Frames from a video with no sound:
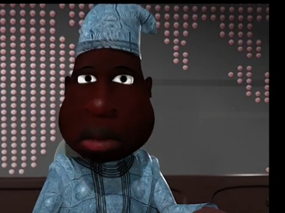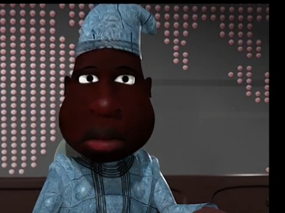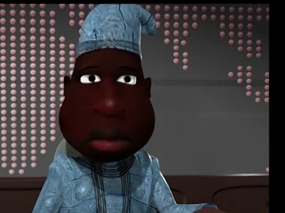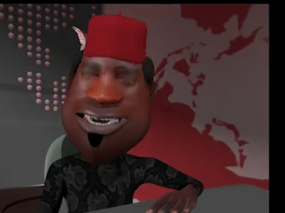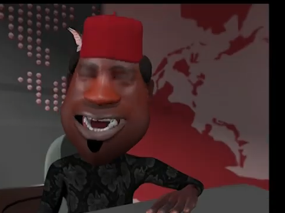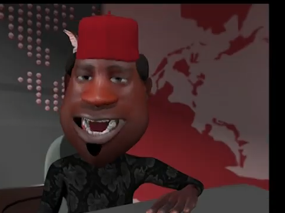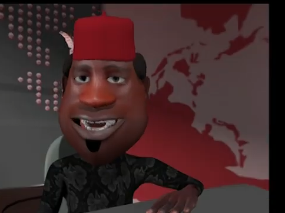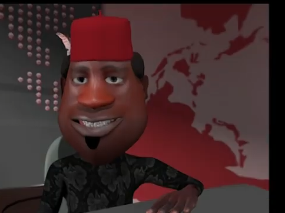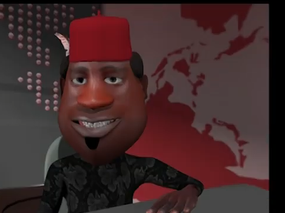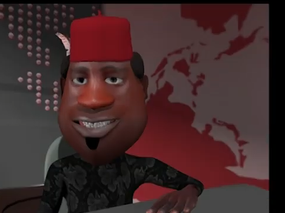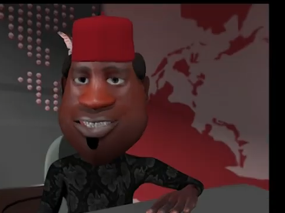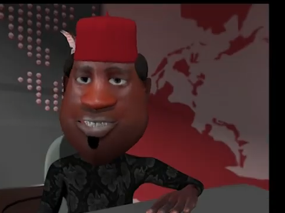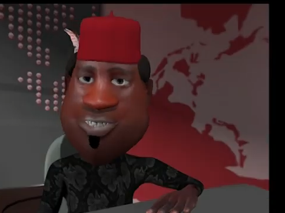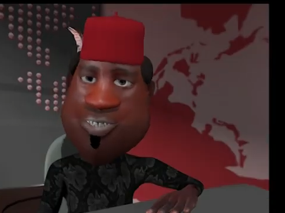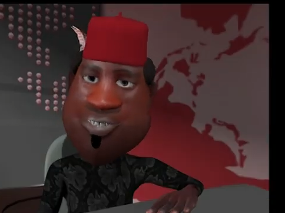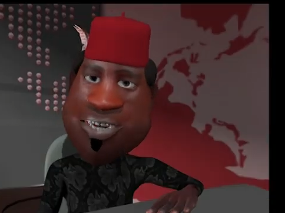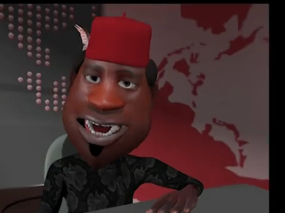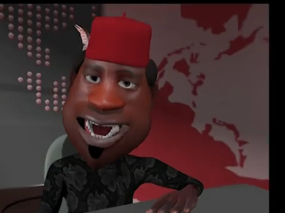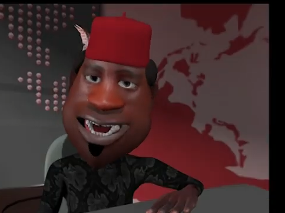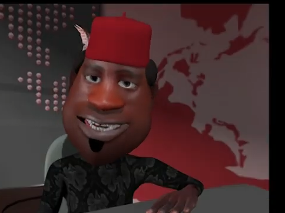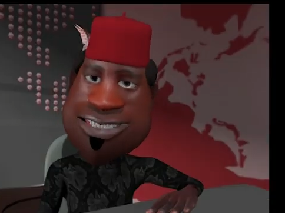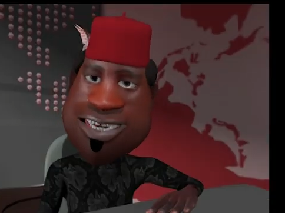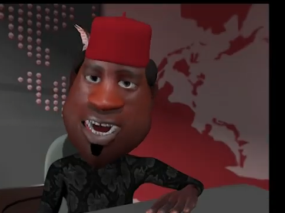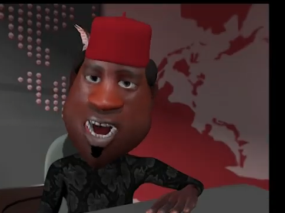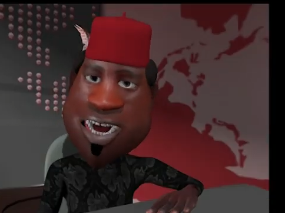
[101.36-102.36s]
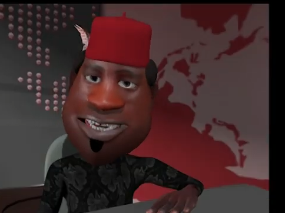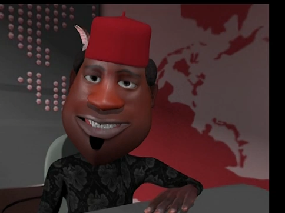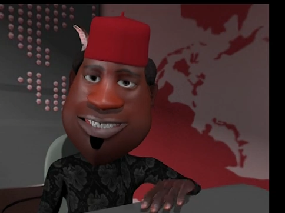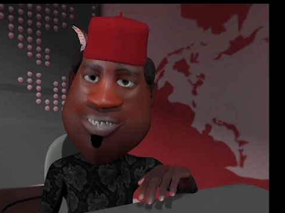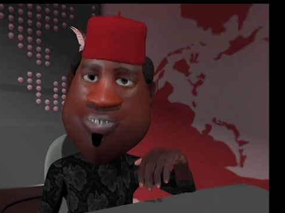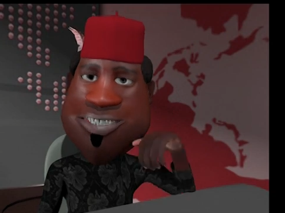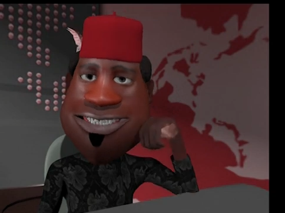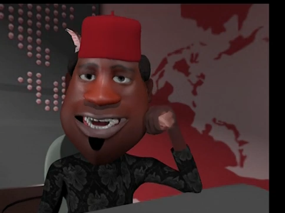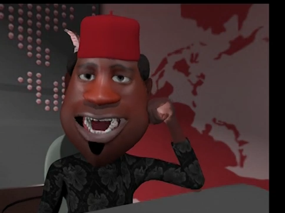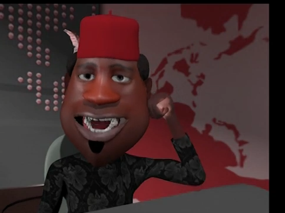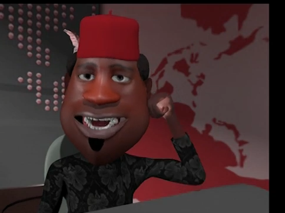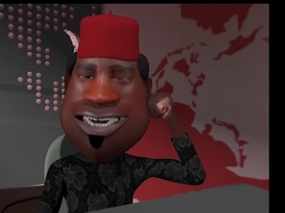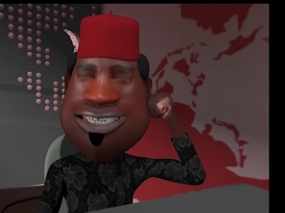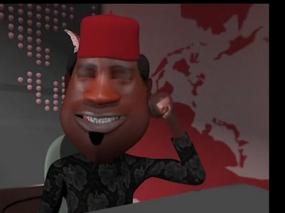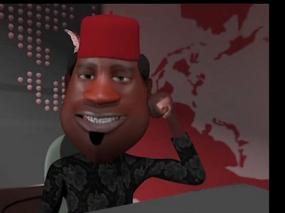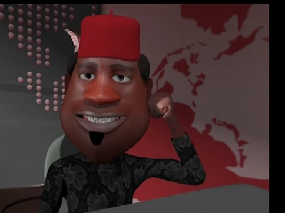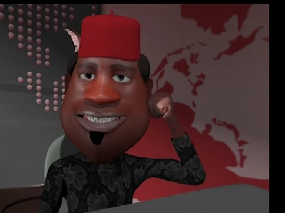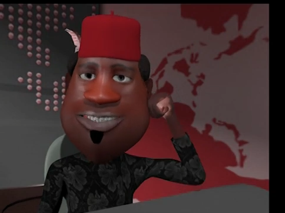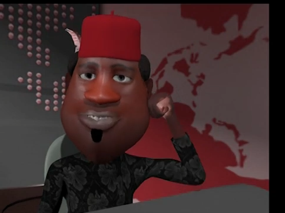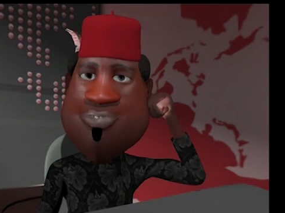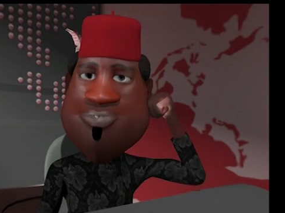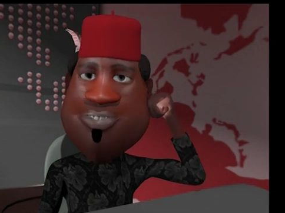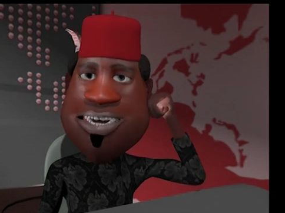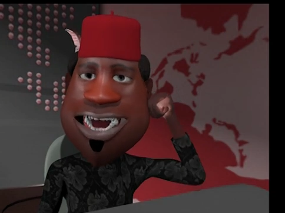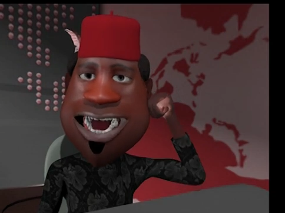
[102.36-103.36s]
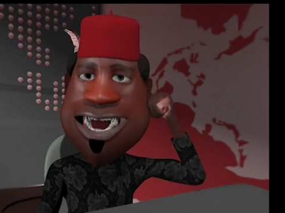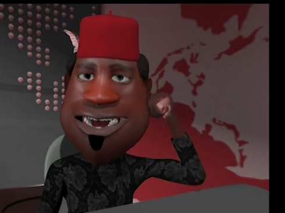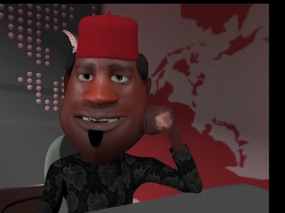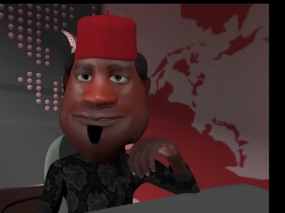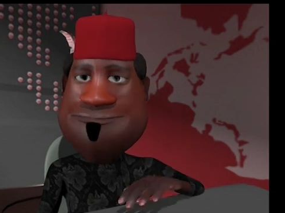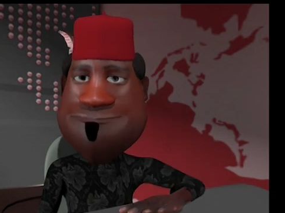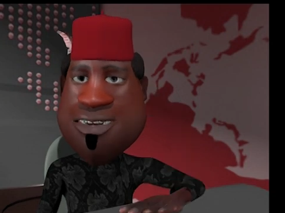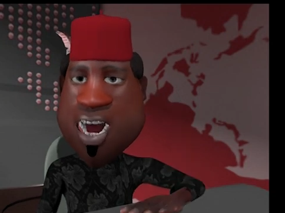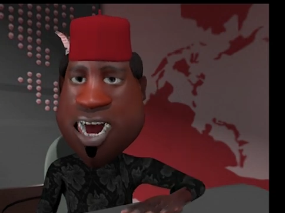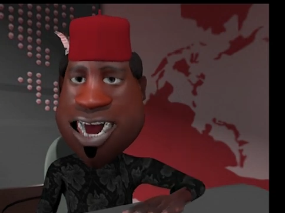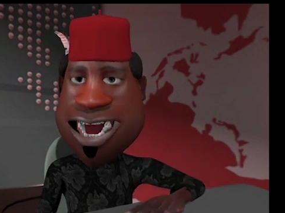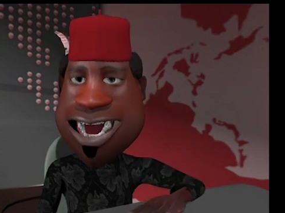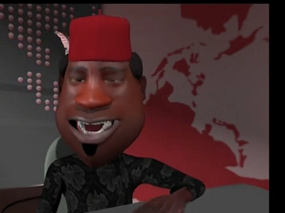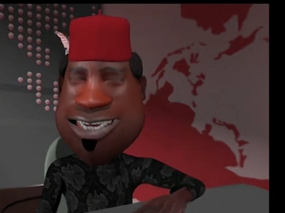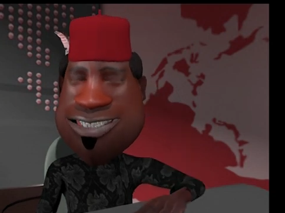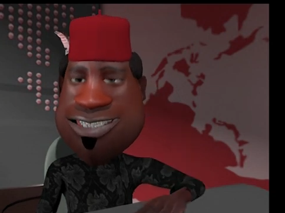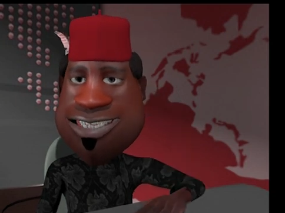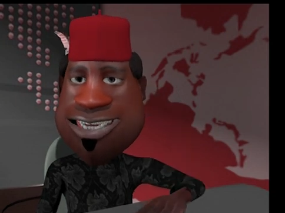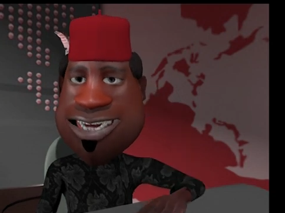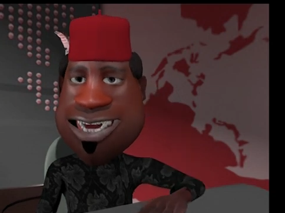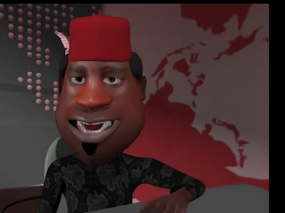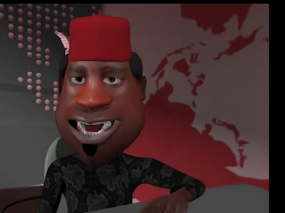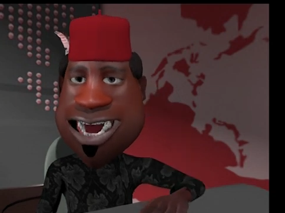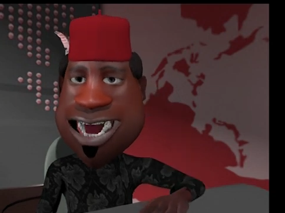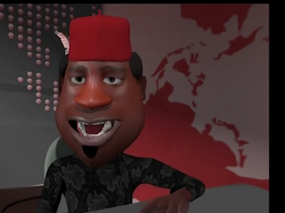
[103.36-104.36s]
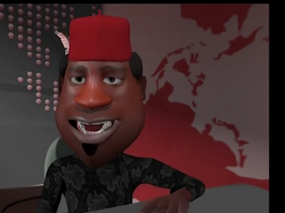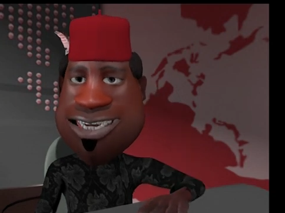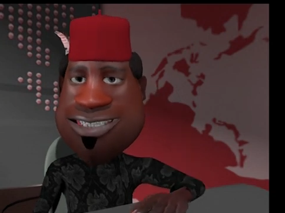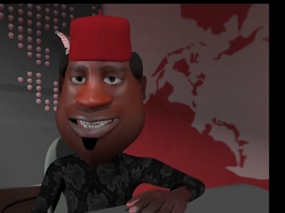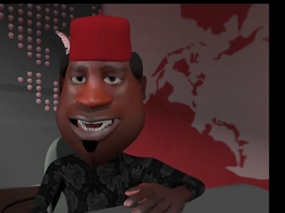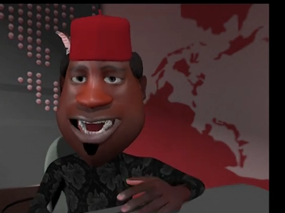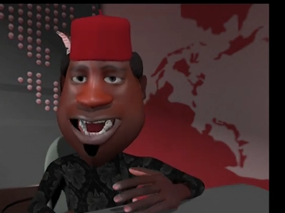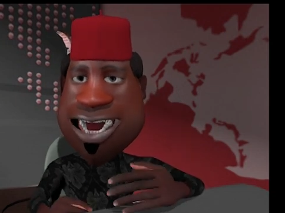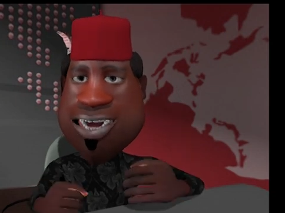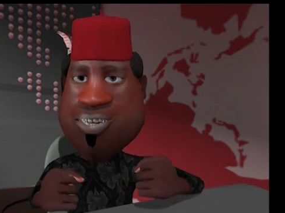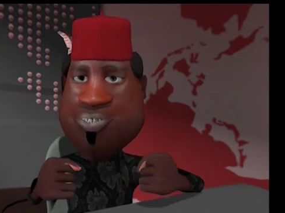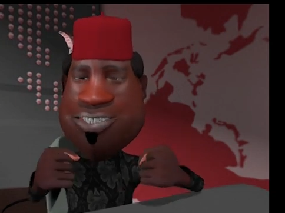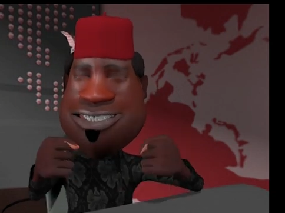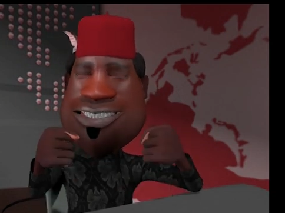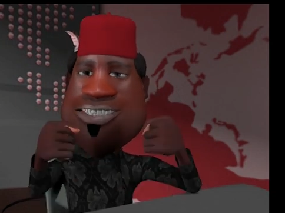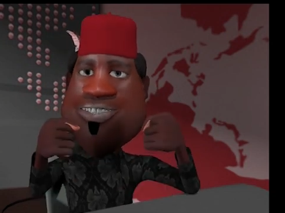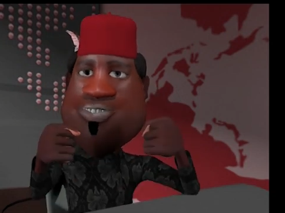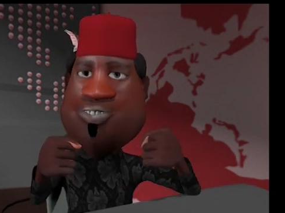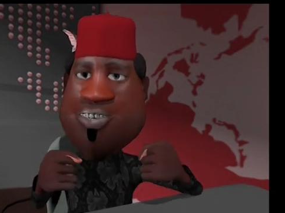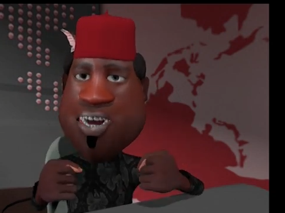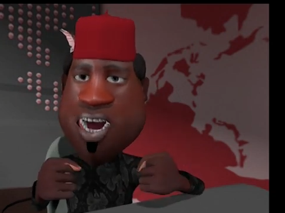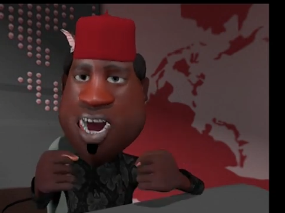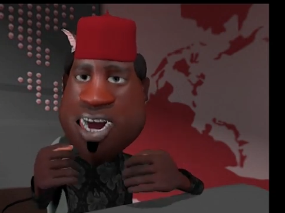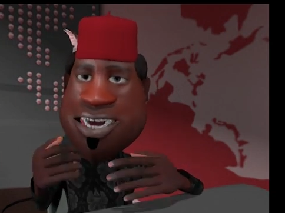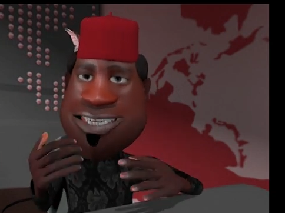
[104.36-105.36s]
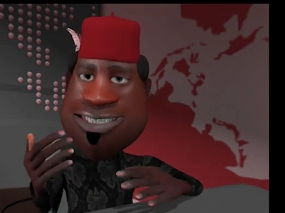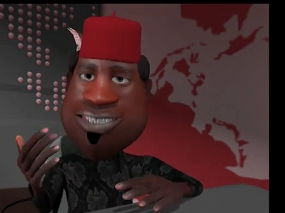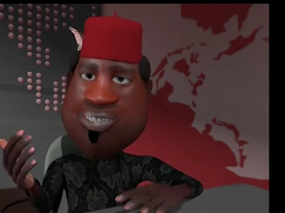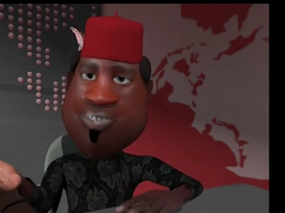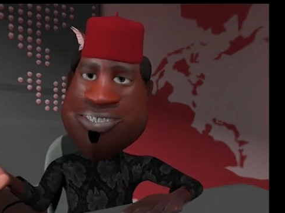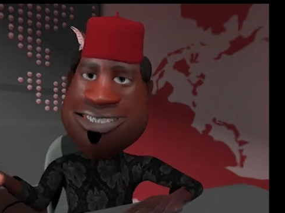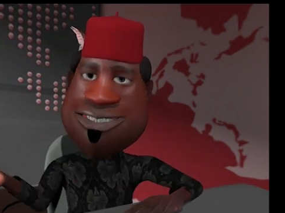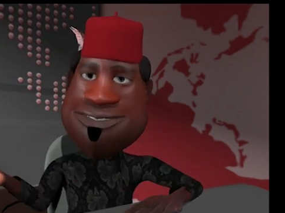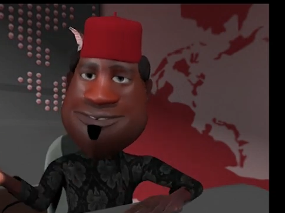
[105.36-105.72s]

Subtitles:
That is where you will hear the truth about Nigeria that will shock you,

---------------

Pictures are not part of the answer, which must be the exact lines from the one holding "[101.36-102.36s]" through the end of the material, both ends included.

**Exercise solution**:
[101.36-102.36s]
[102.36-103.36s]
[103.36-104.36s]
[104.36-105.36s]
[105.36-105.72s]

Subtitles:
That is where you will hear the truth about Nigeria that will shock you,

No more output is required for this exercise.